Enric Valls, psychologist, and teacher specialising in health and education, also chooses the word tiredness to cover the collective mood of the people in Spain. “Where last year was characterised by resilience, this year it is fatigue, because of the continuity of something that has no end, that we do not know when it will end”, he says. “Many people’s feeling is one of vulnerability, of ‘if it’s not one thing, it’s another’. As a patient said to me the other day, ‘we don’t have enough on the covid issue and now the blackout comes’.

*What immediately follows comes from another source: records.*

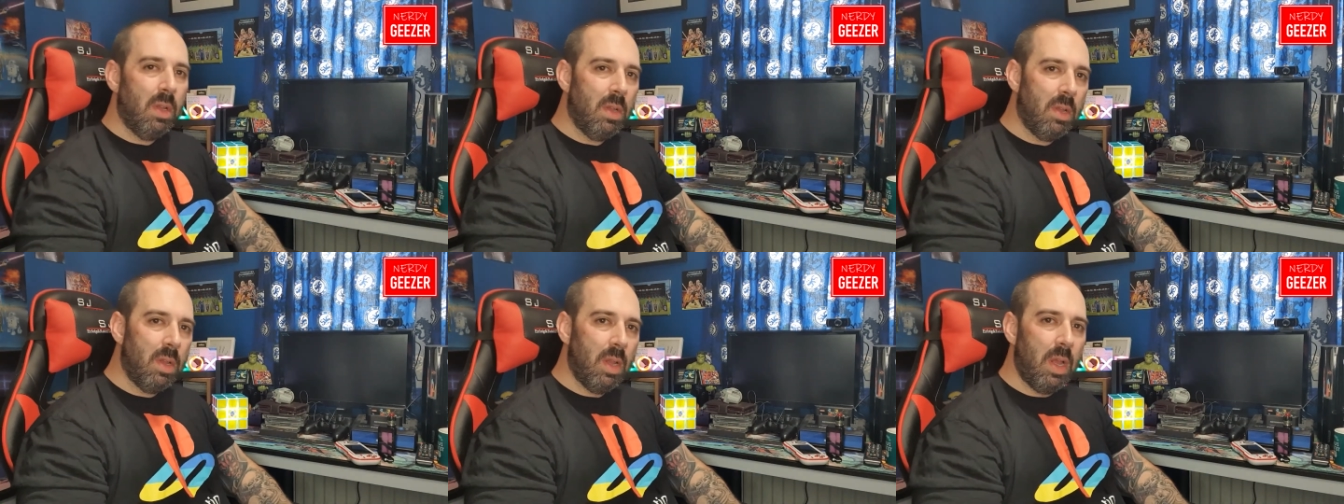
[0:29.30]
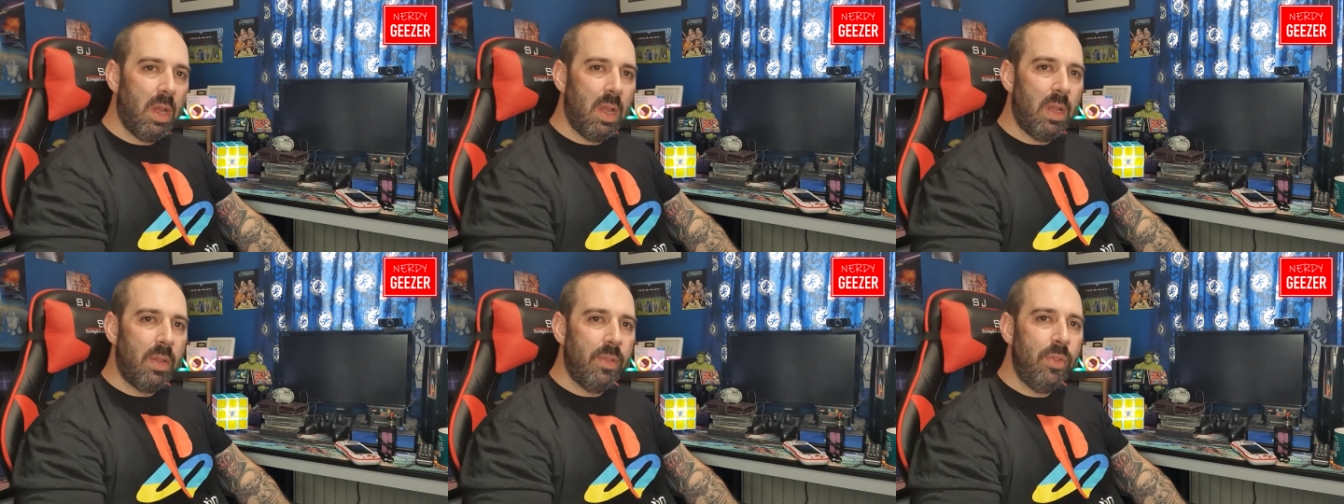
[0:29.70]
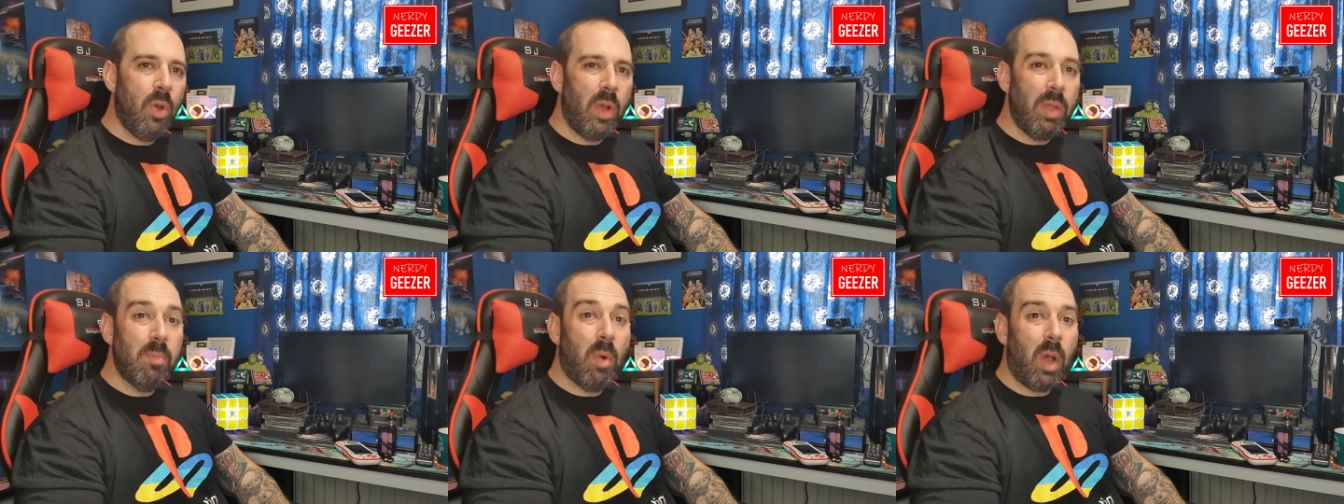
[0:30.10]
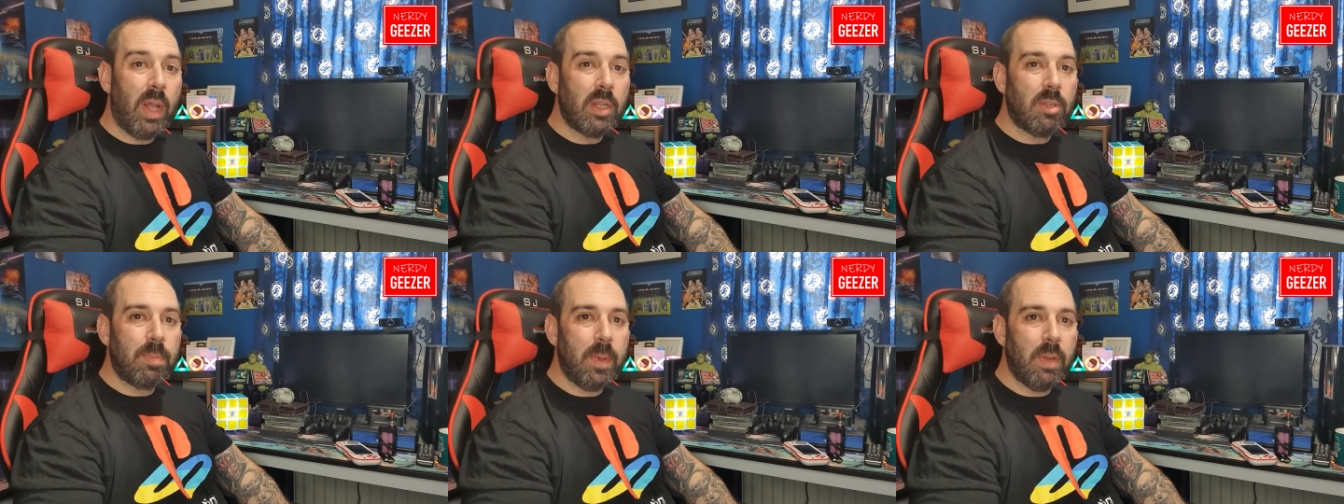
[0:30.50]
Not in my
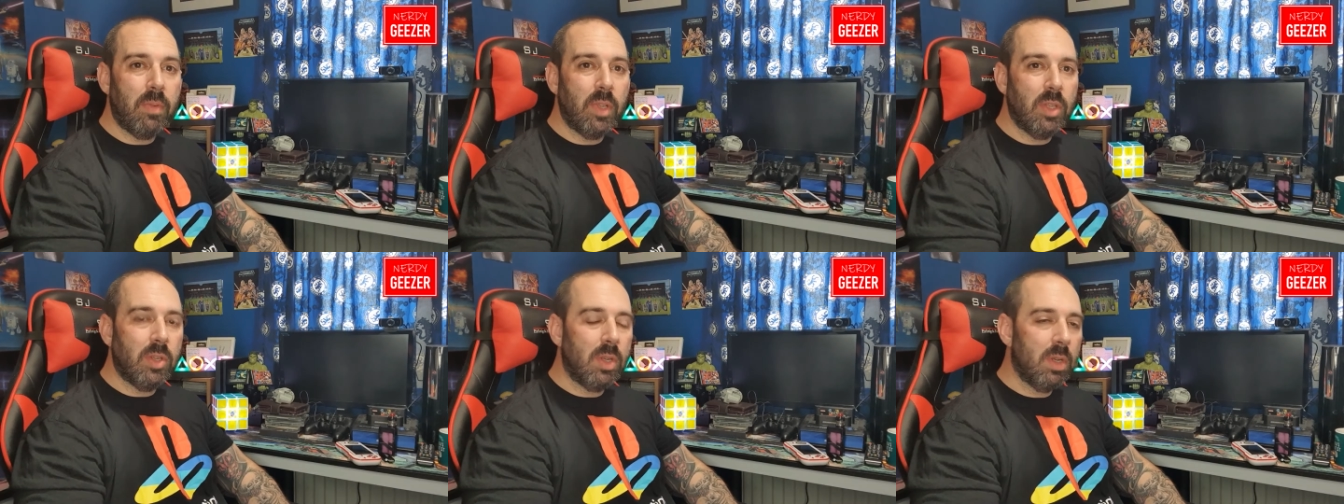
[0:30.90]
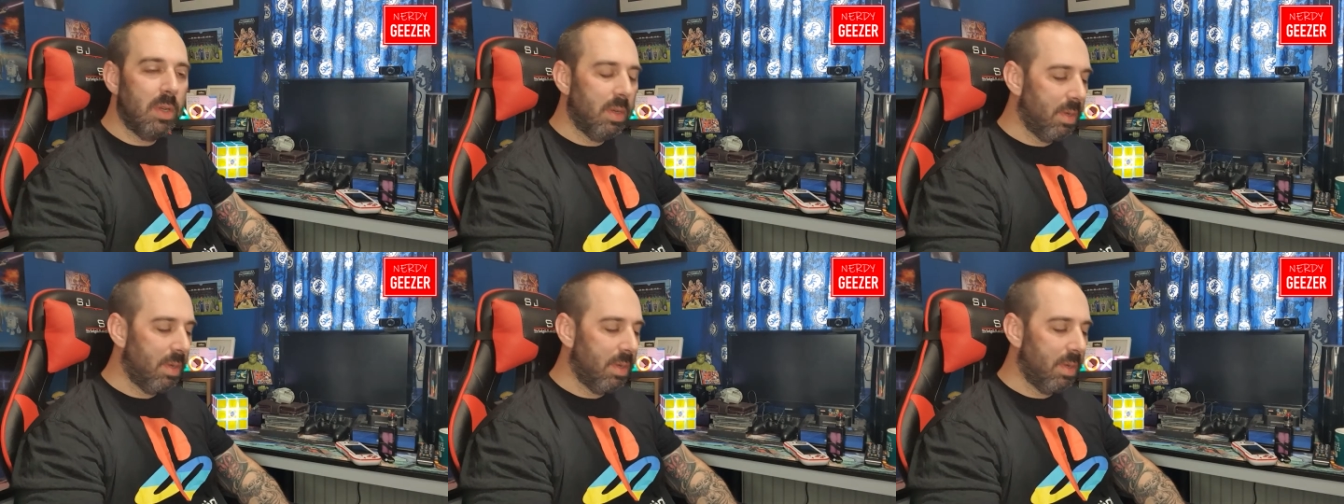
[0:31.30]
experience.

Mental health problem will triple

It is true that life is sometimes long and hard.  The number of consultations is increasing, and they are often related to life situations, such as ‘I’m going through a divorce’, ‘I’m more vulnerable because I don’t have the opportunity to do the things I used to be able to do’, or the reduced ability to meet a partner. Valls also sees an increase in phobias or fear of contagion and the fear of not knowing what will happen. His prediction for next year is not very reassuring. “I have a feeling that if this goes on for more than six months, the mental health problem will triple. If it has gone up now, it will go up even more. And if it continues over time, I might even say that there will be social tensions, with people taking to the streets’.